Our goal is to understand the effects of congenital mutations in choline acetyltransferase (ChAT), which synthesizes the prototypical neurotransmitter acetylcholine. Decreases in ChAT activity are associated with a number of neurological disease states, and mutations in the enzyme cause a severe neuromuscular disorder known as congenital myasthenic syndrome with episodic apnea (CMS-EA). Our crystal structure of ChAT showed that the known congenital mutations are distributed widely over the enzyme despite their common effects on function, and recent structures show that two of the mutations affect the conformation of the catalytic histidine residue. Further, the core residue packing in ChAT is poor, leaving an unusually large number of cavities (voids). Based on these observations, we hypothesize that the large number of cavities in ChAT makes it conformationally unstable, so that point mutations cause structural changes that propagate to disrupt function.

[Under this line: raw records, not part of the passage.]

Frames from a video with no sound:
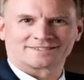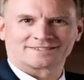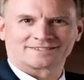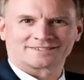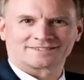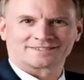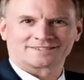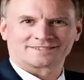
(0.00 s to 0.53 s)
Uh,
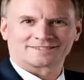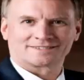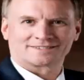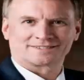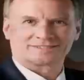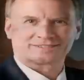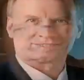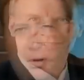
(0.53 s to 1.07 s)
Pastor, do me
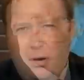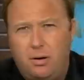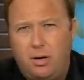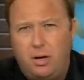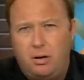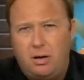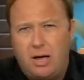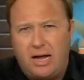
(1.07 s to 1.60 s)
a favor.
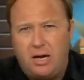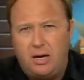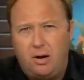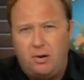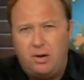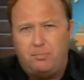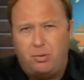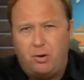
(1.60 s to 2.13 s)
I can
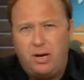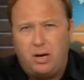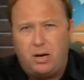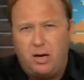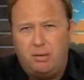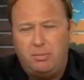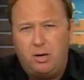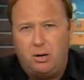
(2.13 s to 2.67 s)
hear you pretty
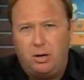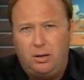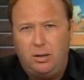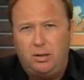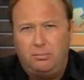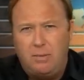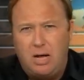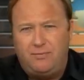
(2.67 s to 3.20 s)
clear, but you're a
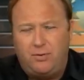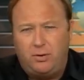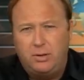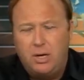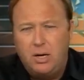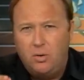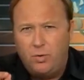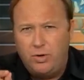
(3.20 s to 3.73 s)
little
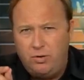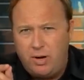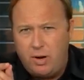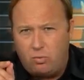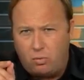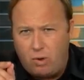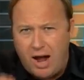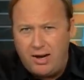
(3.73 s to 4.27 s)
muffled. Will you
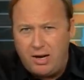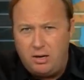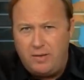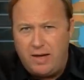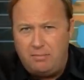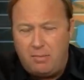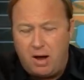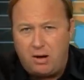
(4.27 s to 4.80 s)
get right
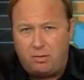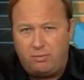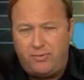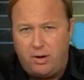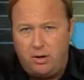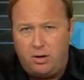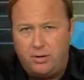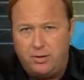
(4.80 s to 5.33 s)
into that
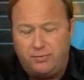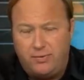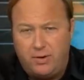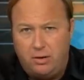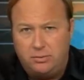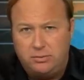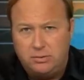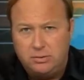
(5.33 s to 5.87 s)
microphone on your
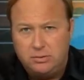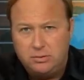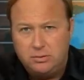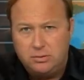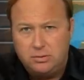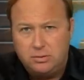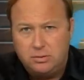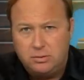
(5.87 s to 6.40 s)
phone?
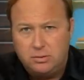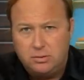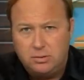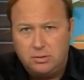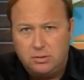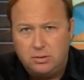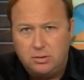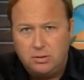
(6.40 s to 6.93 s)
All
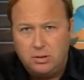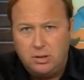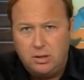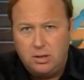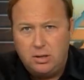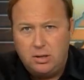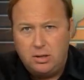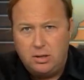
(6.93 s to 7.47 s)
right.
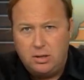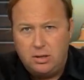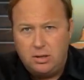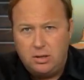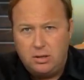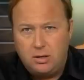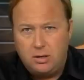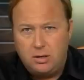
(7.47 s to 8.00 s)
Uh,
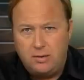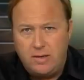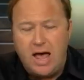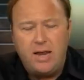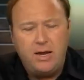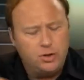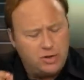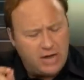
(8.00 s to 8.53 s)
how's that?
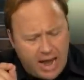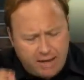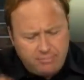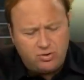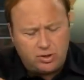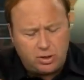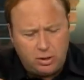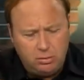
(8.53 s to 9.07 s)
That is
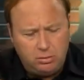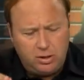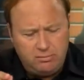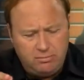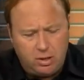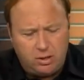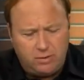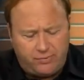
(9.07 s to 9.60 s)

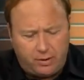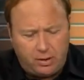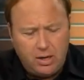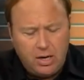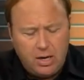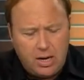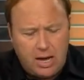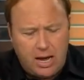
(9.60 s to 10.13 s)
absolutely beautiful.
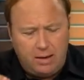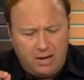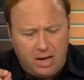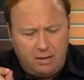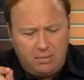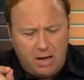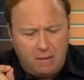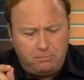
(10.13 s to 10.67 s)

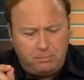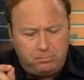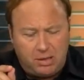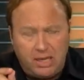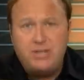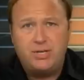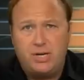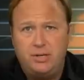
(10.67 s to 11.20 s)
Uh, uh, uh
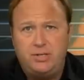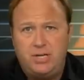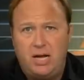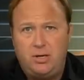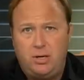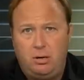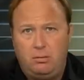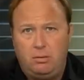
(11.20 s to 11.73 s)
please
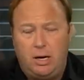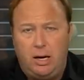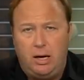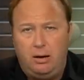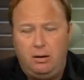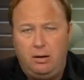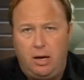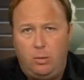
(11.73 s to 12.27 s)
continue
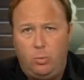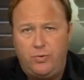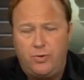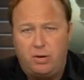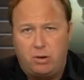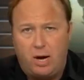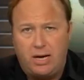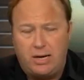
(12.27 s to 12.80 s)
uh, with
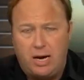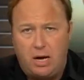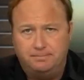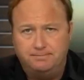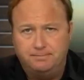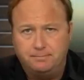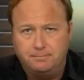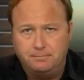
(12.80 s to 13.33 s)
your
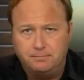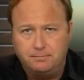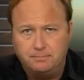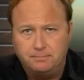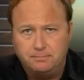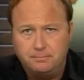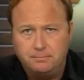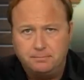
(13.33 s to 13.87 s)
breakdown.
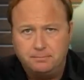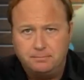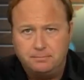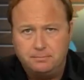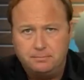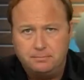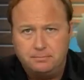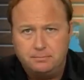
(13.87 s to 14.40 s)

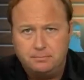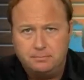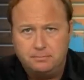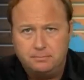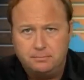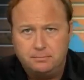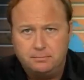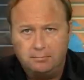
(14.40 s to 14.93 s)
Yeah,
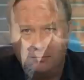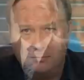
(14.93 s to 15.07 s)
I was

We will use a combination of structural, biophysical, and cell biological approaches to test this hypothesis focusing on a cavity near the two congenital mutations that have been characterized structurally.
Two specific aims are proposed: 1) characterize the role of an internal cavity in mediating the functional effects of two congenital mutations, 2) assess how filling the cavity effects structural changes associated with the congenital mutations This work will serve as an initial test of our hypothesis regarding the role of packing defects in ChAT, directly addressing the molecular mechanism underlying a human disease and guiding future studies of ChAT and the motor disorders associated with decreases in its function.
The proposed research will provide an understanding of a molecular disease that disrupts communication between the nervous system and muscles. Knowledge of the basis for the disorder will provide an approach for developing effective therapies for this and similar diseases of the nervous system.